Task:
Pictures are to be left out; everything else in the records must be repeated exactly.
+-------+
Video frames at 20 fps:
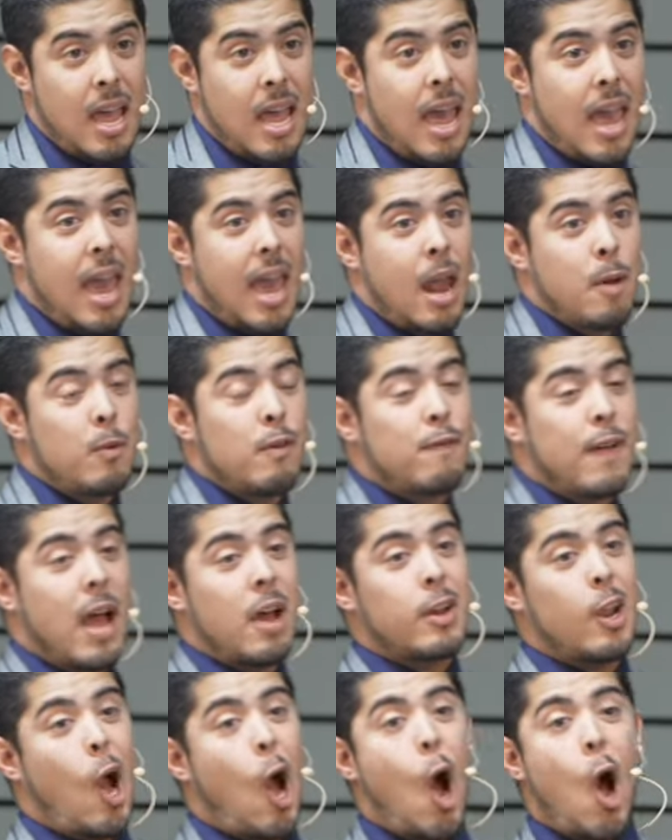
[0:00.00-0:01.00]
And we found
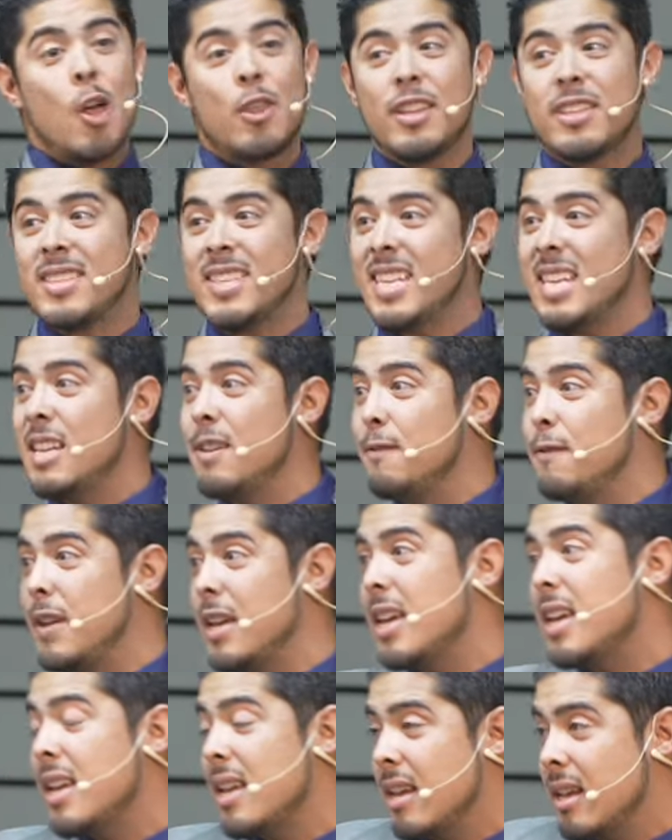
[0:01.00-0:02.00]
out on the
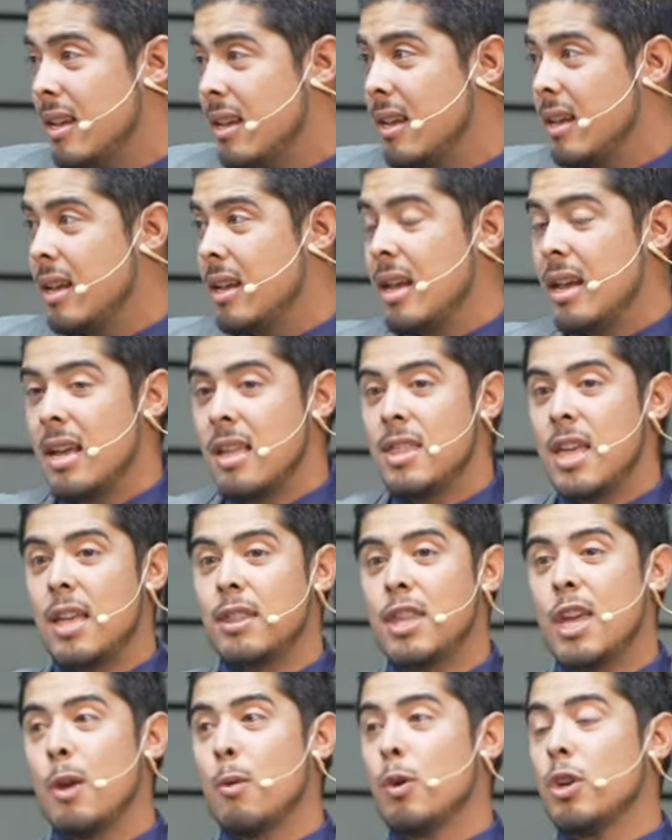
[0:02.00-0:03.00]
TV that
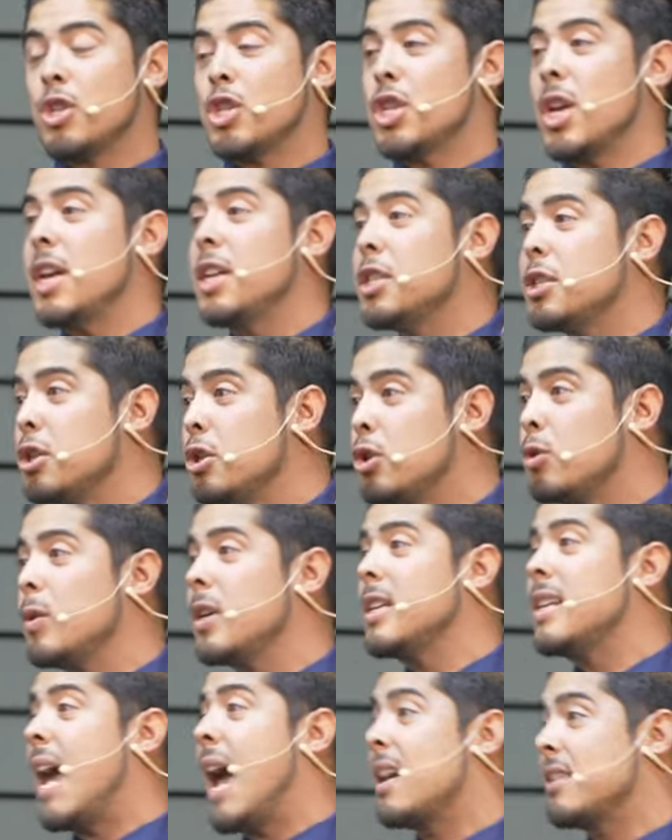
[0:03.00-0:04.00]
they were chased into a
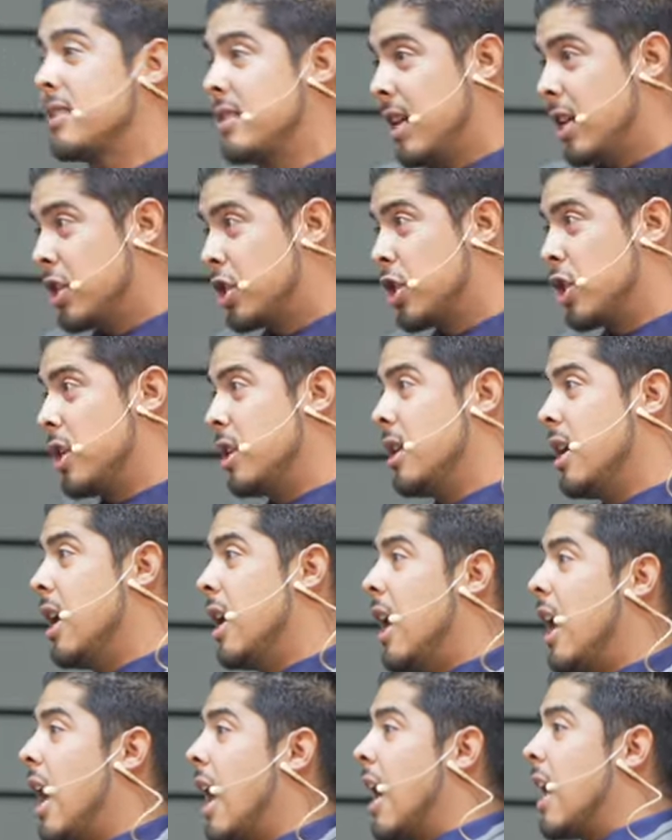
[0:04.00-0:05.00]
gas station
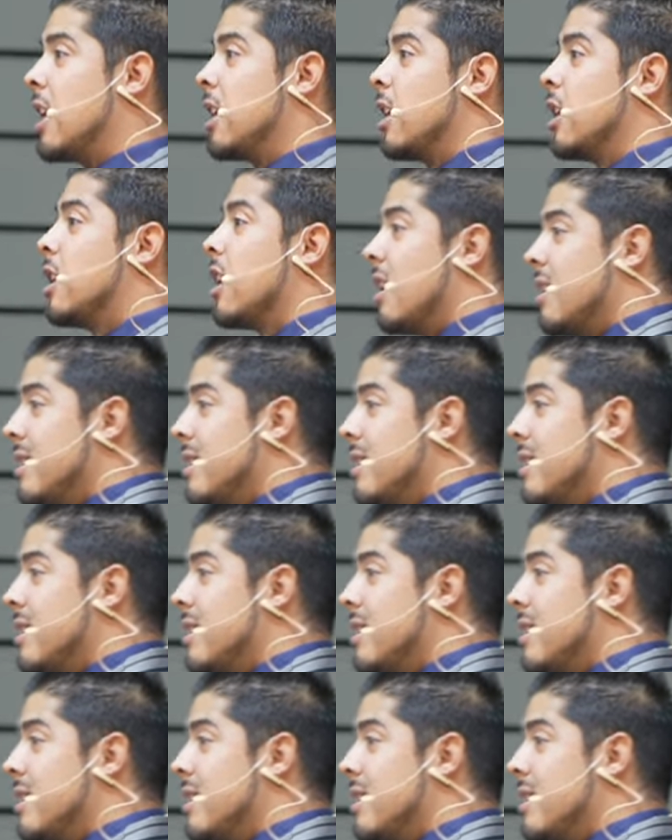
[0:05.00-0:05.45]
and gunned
+-------+
Solved exercise:
Video frames at 20 fps:
[0:00.00-0:01.00]
And we found
[0:01.00-0:02.00]
out on the
[0:02.00-0:03.00]
TV that
[0:03.00-0:04.00]
they were chased into a
[0:04.00-0:05.00]
gas station
[0:05.00-0:05.45]
and gunned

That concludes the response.